Description

This article describes how we can U-turn the traffic from the remote SSL-VPN client to IPSec Site-to-Site tunnel.

Scope

FortiGate all versions.

Solution

Users may face issues while accessing remote subnets across IPsec tunnels from its local SSLVPN users as source as shown in the below topology. 

The requirement is to send the traffic from SSL users to the remote subnet across the IPsec tunnel and vice-versa. It can be achieved through the below configurations

Configurations

If the split tunnel is enabled in SSL VPN, make sure the remote subnet is included in the remote subnet. If it is a full tunnel then no change is required in SSL-VPN portal settings.

Ensure the traffic is allowed in the traffic selectors in Phase 2 configuration of Site to Site tunnel.

The highlighted is the assigned IP range for SSL VPN.

Note:

There will also be a need to configure a phase-2 selector in the remote peer with the local address being 192.168.1.0/24 and the remote address will be the SSL VPN IP range/subnet: 10.212.134.192/28. Not configuring this will fail to establish the connection between the two subnets.

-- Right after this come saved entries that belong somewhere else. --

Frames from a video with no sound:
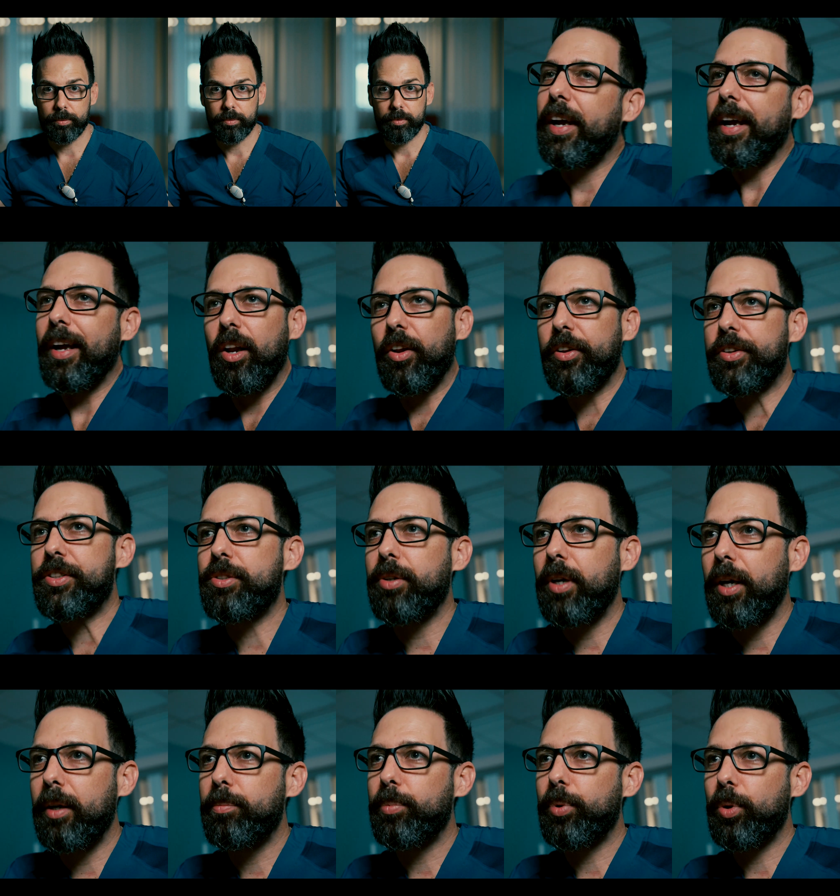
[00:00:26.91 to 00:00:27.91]
The
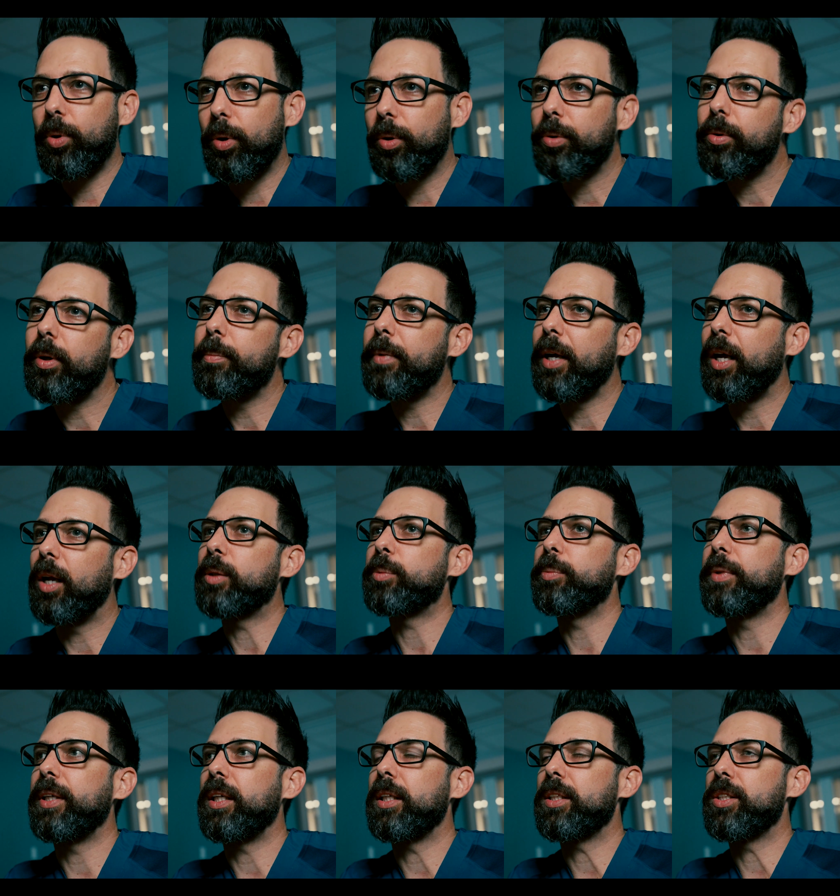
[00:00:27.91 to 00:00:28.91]
HealthTrain program helped
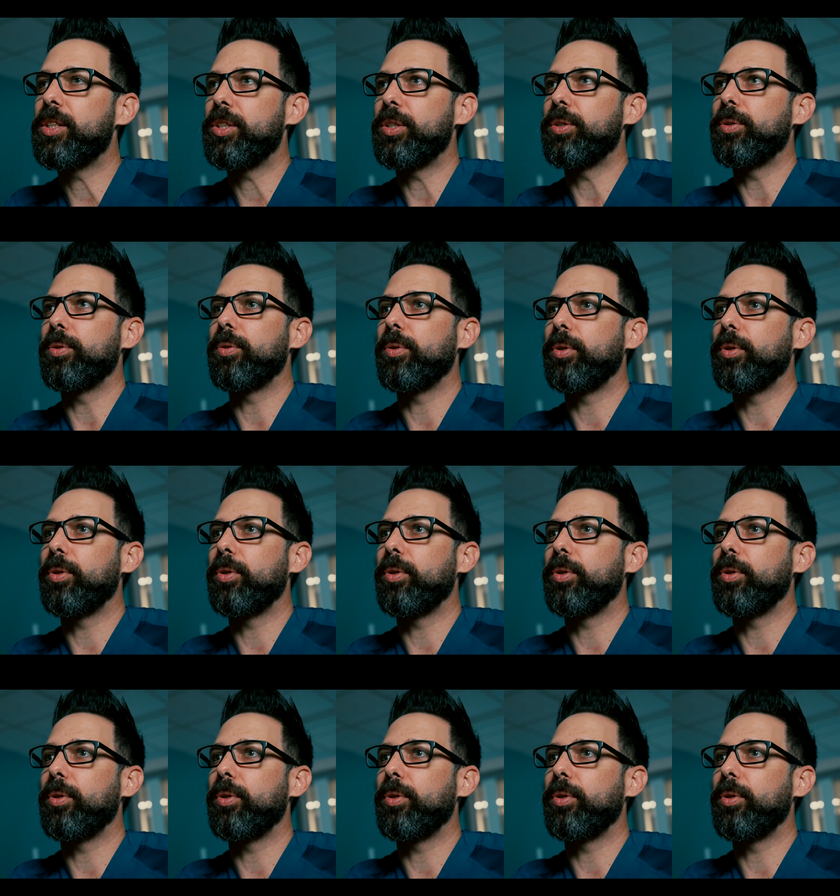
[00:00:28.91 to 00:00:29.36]
me to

Ensure the Ipv4 policy is in place for U-turn of traffic. The traffic should be allowed between ssl.root interface and Site to Site tunnel interface.

Ensure NAT is disabled and the Route for the remote subnet is present. On the peer side ensure the route for the SSL-VPN subnet is configured.

The traffic will be able to U-turn the SSL traffic to the IPsec tunnel.